**Records**
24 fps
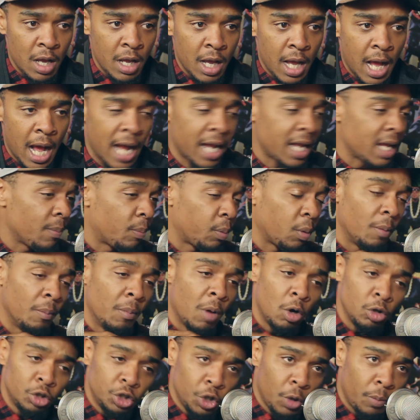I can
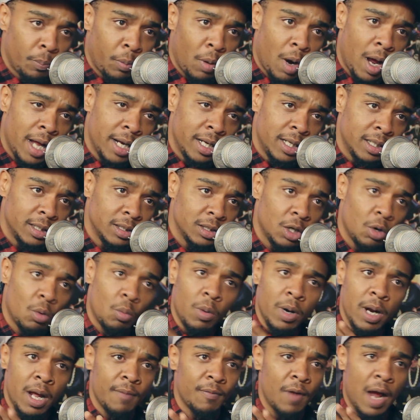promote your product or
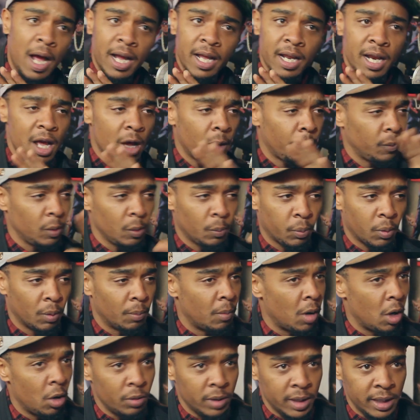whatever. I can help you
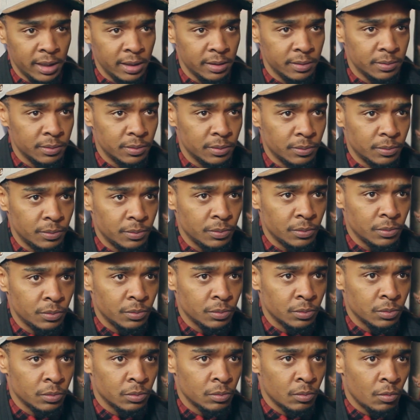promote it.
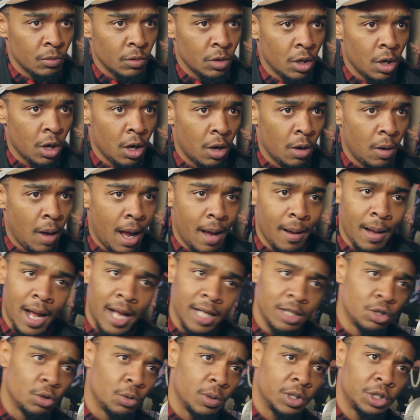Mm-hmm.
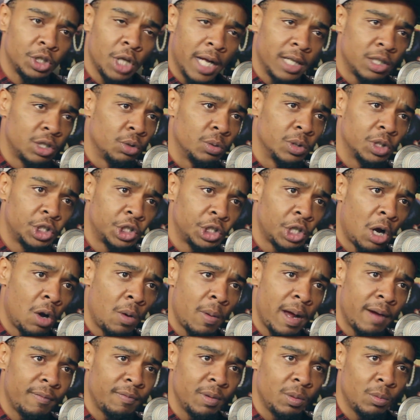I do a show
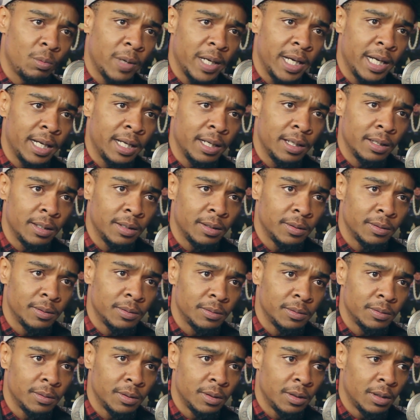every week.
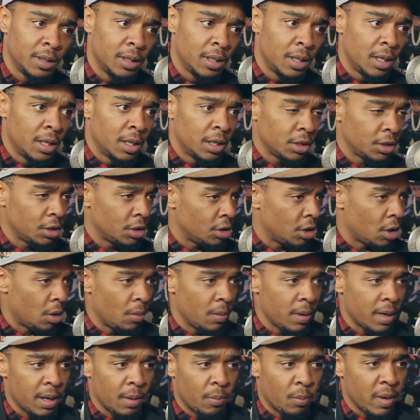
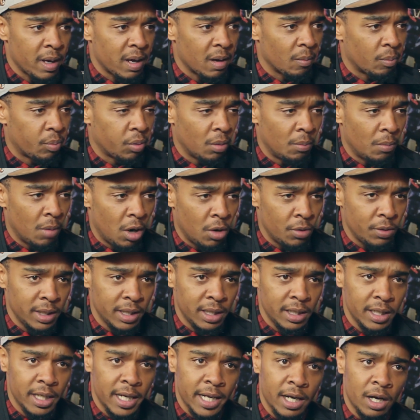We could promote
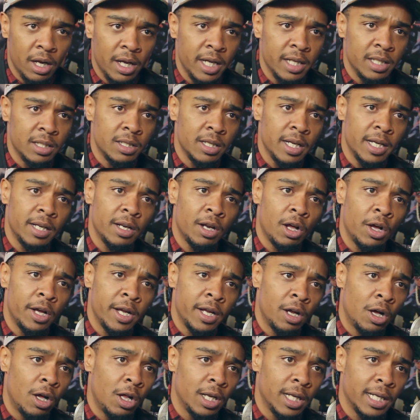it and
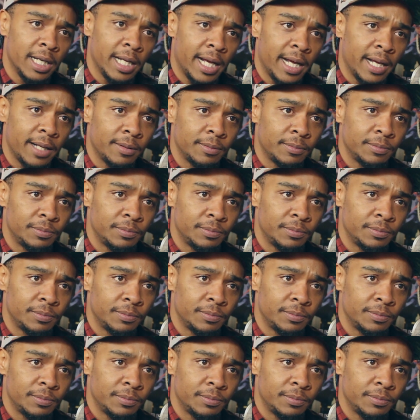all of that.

* * *

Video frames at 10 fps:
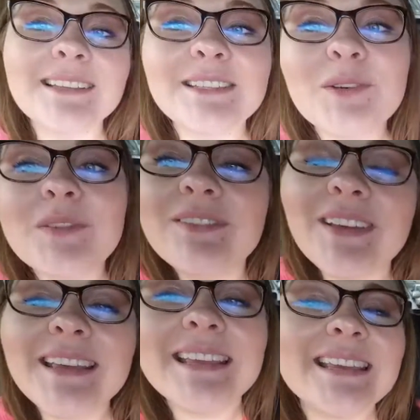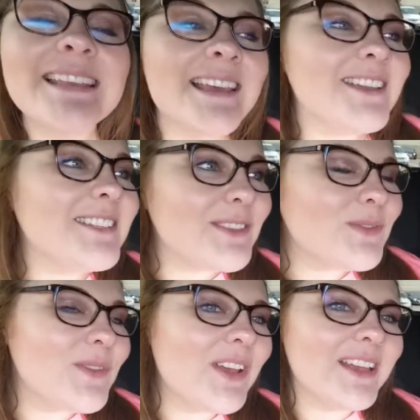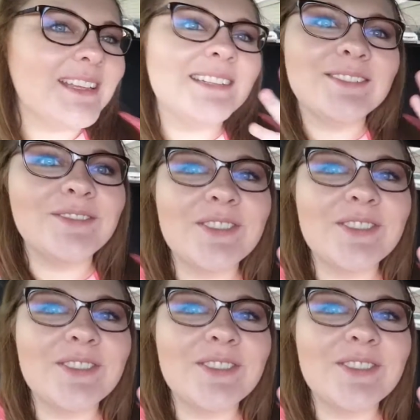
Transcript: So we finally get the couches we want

* * *

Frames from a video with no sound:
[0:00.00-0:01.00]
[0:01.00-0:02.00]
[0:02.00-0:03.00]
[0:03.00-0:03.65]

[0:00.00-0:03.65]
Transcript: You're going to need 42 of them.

**Task to complete**
Reproduce, character for character, only the lines of the preceding data that start at the line with "[0:02.00-0:03.00]" and end at the line with "Transcript: You're going to need 42 of them.", both included.

**Answer area**
[0:02.00-0:03.00]
[0:03.00-0:03.65]

[0:00.00-0:03.65]
Transcript: You're going to need 42 of them.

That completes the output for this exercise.